_Assignment:_ What you return must be the data below, word for word, without any images.
Information: Begin
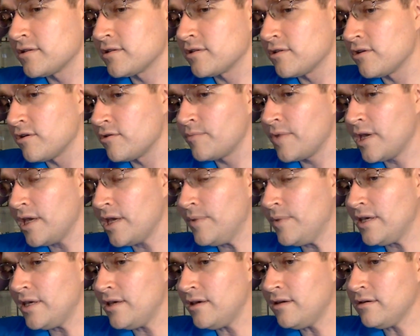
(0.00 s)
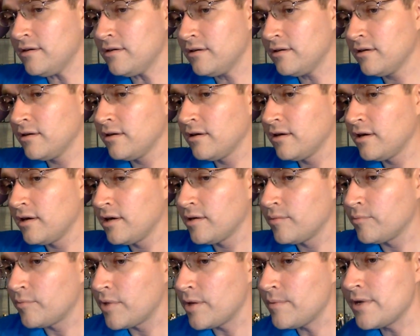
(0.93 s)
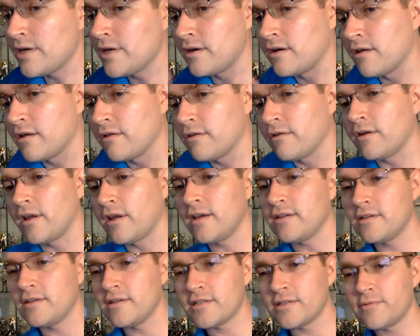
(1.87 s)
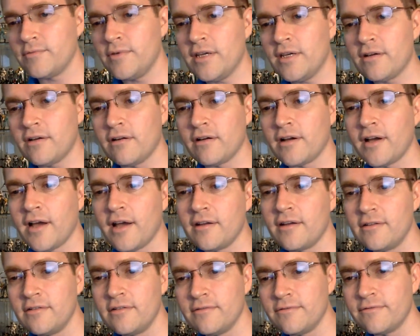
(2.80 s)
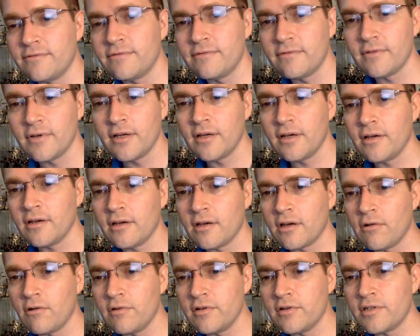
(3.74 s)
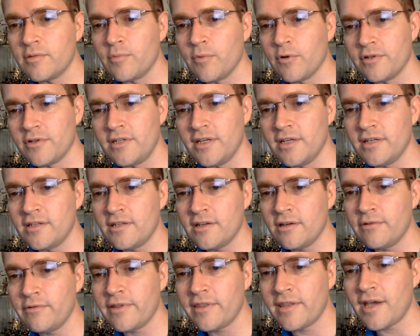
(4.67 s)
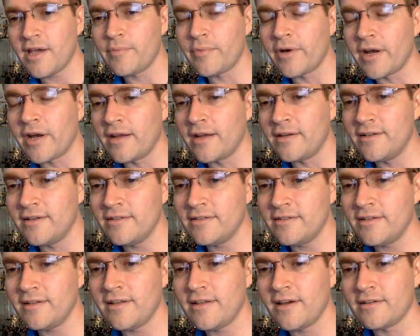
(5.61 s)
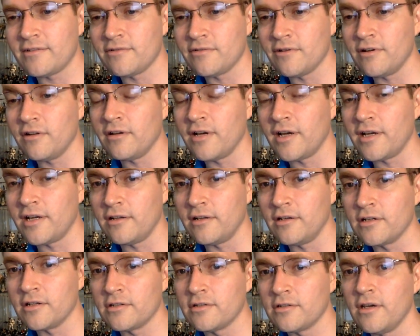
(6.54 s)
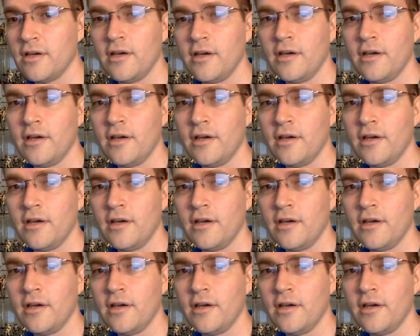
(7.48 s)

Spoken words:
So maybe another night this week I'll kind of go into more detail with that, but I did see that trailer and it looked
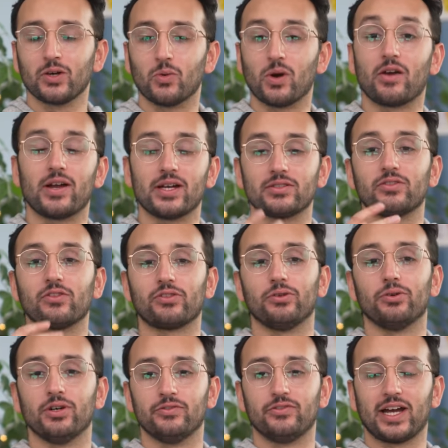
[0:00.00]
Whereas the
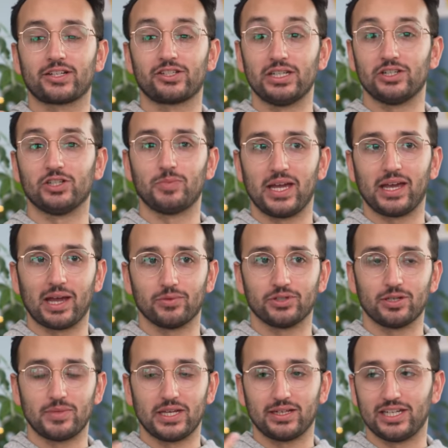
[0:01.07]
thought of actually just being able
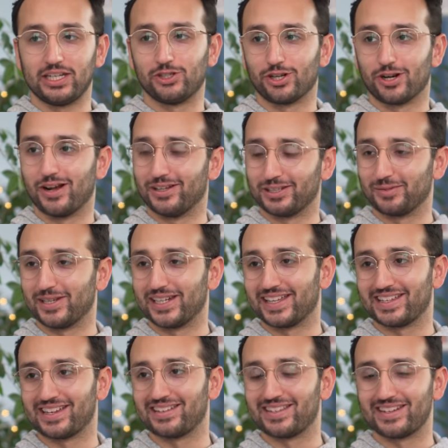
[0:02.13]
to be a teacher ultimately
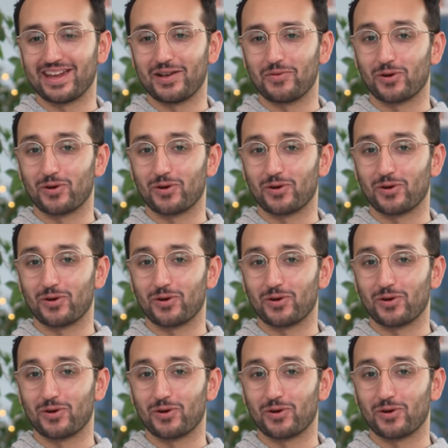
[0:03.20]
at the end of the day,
Information: End
_Result for this exercise:_
(0.00 s)
(0.93 s)
(1.87 s)
(2.80 s)
(3.74 s)
(4.67 s)
(5.61 s)
(6.54 s)
(7.48 s)

Spoken words:
So maybe another night this week I'll kind of go into more detail with that, but I did see that trailer and it looked
[0:00.00]
Whereas the
[0:01.07]
thought of actually just being able
[0:02.13]
to be a teacher ultimately
[0:03.20]
at the end of the day,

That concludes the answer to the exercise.